Do you think you don’t have to worry about lung cancer since you don’t smoke?

Think again.

Radon is the leading cause of lung cancer deaths among nonsmokers in the United States, killing about 21,000 Americans each year. January is National Radon Action Month, and the Dickinson County Conservation Board is encouraging you to protect yourself and your family by getting your house tested.

“January is National Radon Action Month, in that winter is the best time to test your home for radon,” said Karess Knudtson, environmental education coordinator. “People need to know their radon number. We know many other numbers when it comes to our health — blood pressure, cholesterol, etc.  Your home radon number is no exception.  If radon is present, there are mitigation measures that you can take to make your home a healthier environment.  By offering an informational program and testing kits for sale in the Nature Store within the nature center, we are here to help.”

Learn more about radon at 7 p.m. Thursday, Jan. 8, at the Dickinson County Nature Center in Okoboji. Knudtson will talk about the dangers of the gas and how to test for it in your home; then you can pick up a radon testing kit in the Nature Store for only $6.

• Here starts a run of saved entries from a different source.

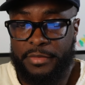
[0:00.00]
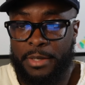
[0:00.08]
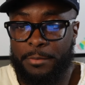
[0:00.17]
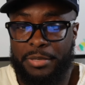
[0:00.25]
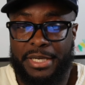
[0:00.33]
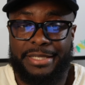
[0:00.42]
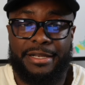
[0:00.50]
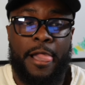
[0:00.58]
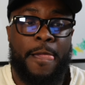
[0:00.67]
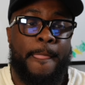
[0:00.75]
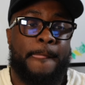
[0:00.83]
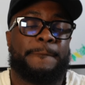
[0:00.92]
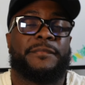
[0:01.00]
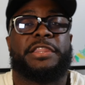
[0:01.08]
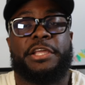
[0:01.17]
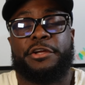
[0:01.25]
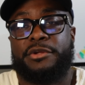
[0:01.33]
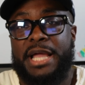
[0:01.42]
But
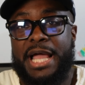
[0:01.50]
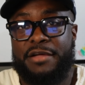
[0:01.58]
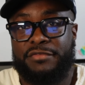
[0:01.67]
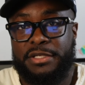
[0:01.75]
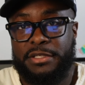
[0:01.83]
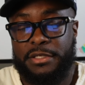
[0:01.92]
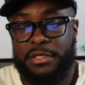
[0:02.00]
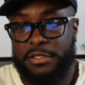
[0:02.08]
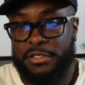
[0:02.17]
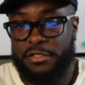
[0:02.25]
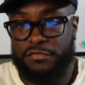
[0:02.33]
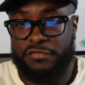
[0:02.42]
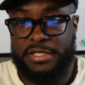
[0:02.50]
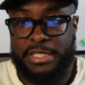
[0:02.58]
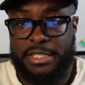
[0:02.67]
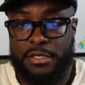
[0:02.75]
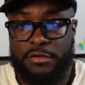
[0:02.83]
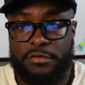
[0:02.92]
there you have it. Another
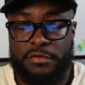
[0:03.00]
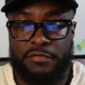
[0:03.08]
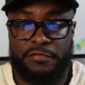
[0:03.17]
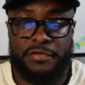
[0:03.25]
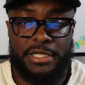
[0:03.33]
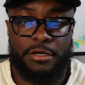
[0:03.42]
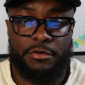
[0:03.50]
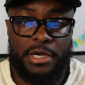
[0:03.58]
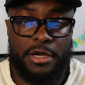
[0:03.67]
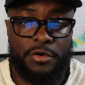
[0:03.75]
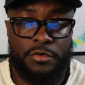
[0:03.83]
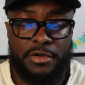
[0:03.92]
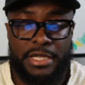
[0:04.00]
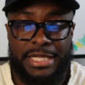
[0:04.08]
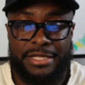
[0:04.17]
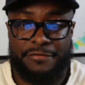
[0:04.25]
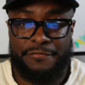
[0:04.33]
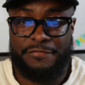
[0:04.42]
video, VOO,
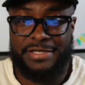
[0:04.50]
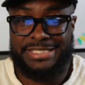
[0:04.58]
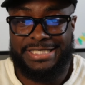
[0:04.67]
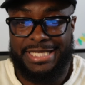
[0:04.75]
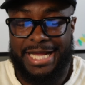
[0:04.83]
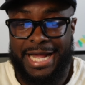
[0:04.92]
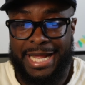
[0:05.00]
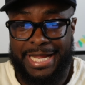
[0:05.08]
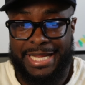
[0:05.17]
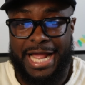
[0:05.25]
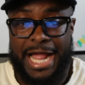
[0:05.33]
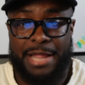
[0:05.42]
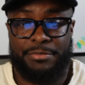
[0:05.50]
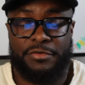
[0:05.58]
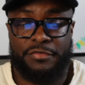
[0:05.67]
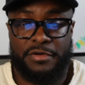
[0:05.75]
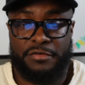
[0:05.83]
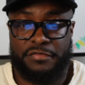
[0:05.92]
VTI. I
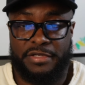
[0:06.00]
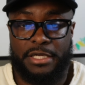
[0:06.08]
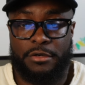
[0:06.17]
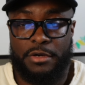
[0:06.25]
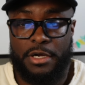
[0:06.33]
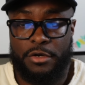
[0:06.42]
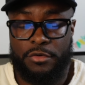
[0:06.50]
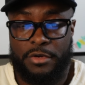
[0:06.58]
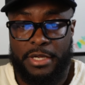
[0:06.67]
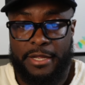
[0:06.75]
prefer VOO.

Radon is an invisible and odorless gas that enters homes through cracks in a lower level. According to the American Lung Association, radon forms when uranium breaks down to radium and then to form radon. As radon decays, it releases radioactive byproducts that can cause cancer with prolonged exposure.

Only one in five homes has a problem with radon, but the only way to know if it affects your home is to test for it. Radon could affect you and none of your neighbors or all of your neighbors and not you — you have to test!

A short-term test is set out to absorb and track radon in a building. It is then sealed and sent to a lab for analysis. If you have unsafe levels of radon, an EPA- or state-certified contractor can help mitigate the problem.